PROBLEM DESCRIPTION: Once the line with "[00:09:08.78]" is found, write it out along with every line after it, exactly, up to the last line of the entries below. Exclude pictures.
BEGIN DATASET CONTENT
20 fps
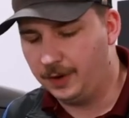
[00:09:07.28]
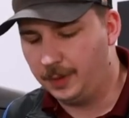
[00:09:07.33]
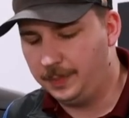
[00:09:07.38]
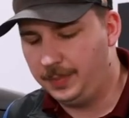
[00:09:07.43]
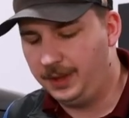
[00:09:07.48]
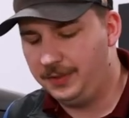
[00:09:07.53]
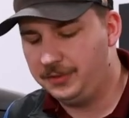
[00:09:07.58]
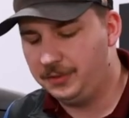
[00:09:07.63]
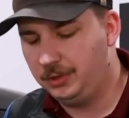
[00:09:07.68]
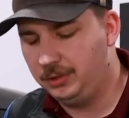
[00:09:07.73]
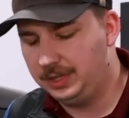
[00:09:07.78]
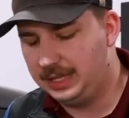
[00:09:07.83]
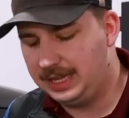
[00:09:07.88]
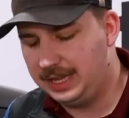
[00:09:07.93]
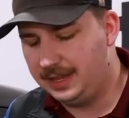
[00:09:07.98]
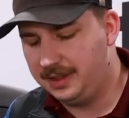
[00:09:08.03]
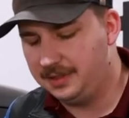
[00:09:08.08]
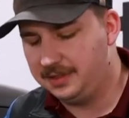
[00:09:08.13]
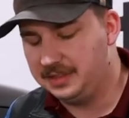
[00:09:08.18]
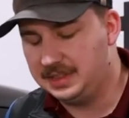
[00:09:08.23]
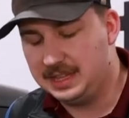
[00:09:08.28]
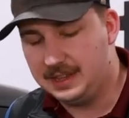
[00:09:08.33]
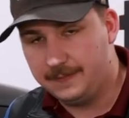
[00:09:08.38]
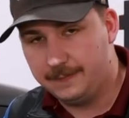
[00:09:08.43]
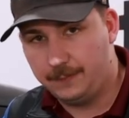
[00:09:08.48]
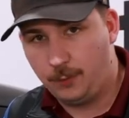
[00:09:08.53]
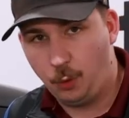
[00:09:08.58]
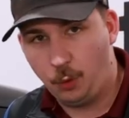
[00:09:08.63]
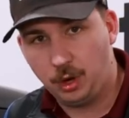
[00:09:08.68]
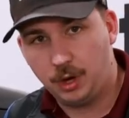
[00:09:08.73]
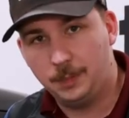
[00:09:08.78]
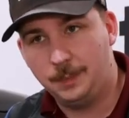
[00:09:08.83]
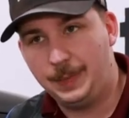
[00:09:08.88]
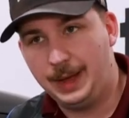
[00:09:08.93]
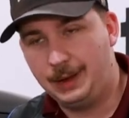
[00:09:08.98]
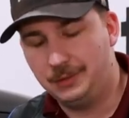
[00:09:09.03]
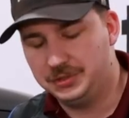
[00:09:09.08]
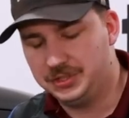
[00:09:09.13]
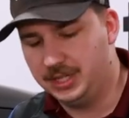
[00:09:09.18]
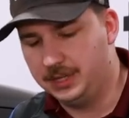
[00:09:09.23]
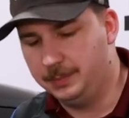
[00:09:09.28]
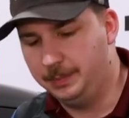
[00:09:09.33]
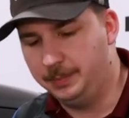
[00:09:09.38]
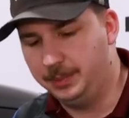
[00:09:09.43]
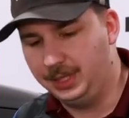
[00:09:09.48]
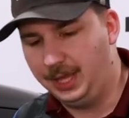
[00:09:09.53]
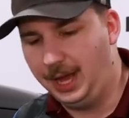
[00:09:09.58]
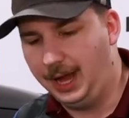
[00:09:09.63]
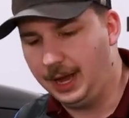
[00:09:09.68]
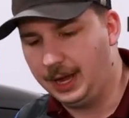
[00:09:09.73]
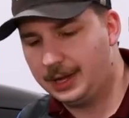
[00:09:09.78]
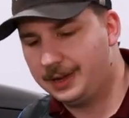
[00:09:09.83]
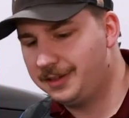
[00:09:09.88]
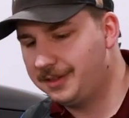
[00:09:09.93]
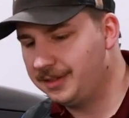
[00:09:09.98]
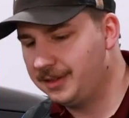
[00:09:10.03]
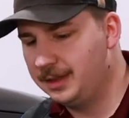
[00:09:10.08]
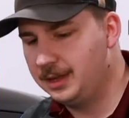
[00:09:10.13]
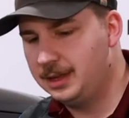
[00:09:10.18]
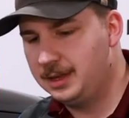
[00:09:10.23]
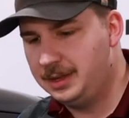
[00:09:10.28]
of our puzzle is the fork mounted blocks.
END DATASET CONTENT
WRITTEN RESPONSE:
[00:09:08.78]
[00:09:08.83]
[00:09:08.88]
[00:09:08.93]
[00:09:08.98]
[00:09:09.03]
[00:09:09.08]
[00:09:09.13]
[00:09:09.18]
[00:09:09.23]
[00:09:09.28]
[00:09:09.33]
[00:09:09.38]
[00:09:09.43]
[00:09:09.48]
[00:09:09.53]
[00:09:09.58]
[00:09:09.63]
[00:09:09.68]
[00:09:09.73]
[00:09:09.78]
[00:09:09.83]
[00:09:09.88]
[00:09:09.93]
[00:09:09.98]
[00:09:10.03]
[00:09:10.08]
[00:09:10.13]
[00:09:10.18]
[00:09:10.23]
[00:09:10.28]
of our puzzle is the fork mounted blocks.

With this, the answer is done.